Saudi minister: more effort needed to confront water challenge in Arab world

Author: 
SPA
ID: 
1635197104243151900
Tue, 2021-10-26 00:24

RIYADH: More efforts are needed to confront water challenges in Arab countries, the Kingdom’s minister of environment, water and agriculture has said.
Abdulrahman bin Abdulmohsen Al-Fadhli was responding to the UN’s World Water Development Report. He said it contained concerns and shortcomings about the water sector, especially in areas suffering from scarcity of water resources, as was the case with most Arab countries. 
More efforts aimed at confronting water challenges, such as conducting the necessary studies, valuing the sector, rehabilitating infrastructure, employing available opportunities, and exploiting energy and industry are required, he said.
The Kingdom is one of the driest regions in the world, lacking flowing rivers, and most of the water used came from non-renewable groundwater, he explained. Strategies and plans for the sustainability of water resources to implement major water projects – such as wells, fields, desalination plants, dams, strategic storage facilities, and transmission and distribution lines-were all in the works, he said.

HIGHLIGHT

The Kingdom’s experience in water management was highlighted during its participation in Cairo Water Week.
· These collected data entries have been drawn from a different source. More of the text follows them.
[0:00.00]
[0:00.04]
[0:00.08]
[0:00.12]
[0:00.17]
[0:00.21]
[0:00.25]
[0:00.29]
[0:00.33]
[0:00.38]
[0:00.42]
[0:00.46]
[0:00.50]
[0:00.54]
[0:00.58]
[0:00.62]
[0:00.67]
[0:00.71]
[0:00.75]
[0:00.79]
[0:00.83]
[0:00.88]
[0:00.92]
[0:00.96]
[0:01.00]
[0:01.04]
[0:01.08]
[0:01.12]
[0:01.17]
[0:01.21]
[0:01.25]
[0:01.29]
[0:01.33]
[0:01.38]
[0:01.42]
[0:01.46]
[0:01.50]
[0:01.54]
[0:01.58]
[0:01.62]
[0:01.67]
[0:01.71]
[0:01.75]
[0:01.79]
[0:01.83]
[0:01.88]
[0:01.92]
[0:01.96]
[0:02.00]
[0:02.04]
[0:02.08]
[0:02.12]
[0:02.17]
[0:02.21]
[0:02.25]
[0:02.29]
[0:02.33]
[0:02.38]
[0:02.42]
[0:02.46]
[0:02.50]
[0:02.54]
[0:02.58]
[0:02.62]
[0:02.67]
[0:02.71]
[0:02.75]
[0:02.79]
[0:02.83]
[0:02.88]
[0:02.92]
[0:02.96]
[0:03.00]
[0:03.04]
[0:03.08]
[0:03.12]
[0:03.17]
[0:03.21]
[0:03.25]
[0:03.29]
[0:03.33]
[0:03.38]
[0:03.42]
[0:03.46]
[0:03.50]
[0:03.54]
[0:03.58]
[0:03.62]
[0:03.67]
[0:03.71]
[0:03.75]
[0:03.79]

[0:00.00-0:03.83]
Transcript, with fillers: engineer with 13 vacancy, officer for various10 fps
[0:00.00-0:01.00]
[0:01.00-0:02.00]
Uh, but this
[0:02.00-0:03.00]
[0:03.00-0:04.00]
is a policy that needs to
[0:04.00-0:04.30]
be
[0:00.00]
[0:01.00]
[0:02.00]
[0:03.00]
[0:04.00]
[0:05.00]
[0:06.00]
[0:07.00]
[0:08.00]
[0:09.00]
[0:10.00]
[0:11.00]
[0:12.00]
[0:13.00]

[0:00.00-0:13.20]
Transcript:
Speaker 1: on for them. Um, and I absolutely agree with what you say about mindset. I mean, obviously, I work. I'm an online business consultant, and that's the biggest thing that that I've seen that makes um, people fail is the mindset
The country’s experience in water management was highlighted during its participation in Cairo Water Week. 
The event’s theme was “Water, Population and Global Changes: Challenges and Opportunities,” the Saudi Press Agency reported.
“The ministry’s vision in the water sector included the preservation, development, sustainability and rationalization of water resources,” said Al-Fadhli. “This was evident in the National Water Strategy 2030, which aims to enhance the sources and security of water supply, make optimal use of modern technologies, reform the service-delivery sector and involve the private sector in an institutional framework that includes water production, transportation and distribution, wastewater collection and treatment, reuse, and sector governance and regulation.”
The minister said that, in terms of rainwater harvesting, Saudi Arabia is conducting studies to establish 1,000 additional dams in all the Kingdom’s regions, to be added to more than 564 existing dams, with a storage capacity of over 2.6 billion cubic meters to serve various purposes, such as feeding water-bearing aquifers, irrigation, reducing floods, and filling part of the need for urban use.
“Some of these dams have purification plants, 46 of which are currently being built with a production capacity of 740,000 cubic meters per day, used for drinking water supplies in several Saudi regions,” he added.
Saudi Deputy Minister of Environment, Water and Agriculture Abdul Aziz Al-Shaibani said the report emphasized the value and importance of water, especially for countries with dry climates that suffered from water scarcity.
He said its most prominent feature was its comprehensiveness in terms of geographical coverage.
It tackled vital issues related to the water sector and highlighted the most critical challenges facing it.
He made the remarks during the launch of the report’s Arabic version.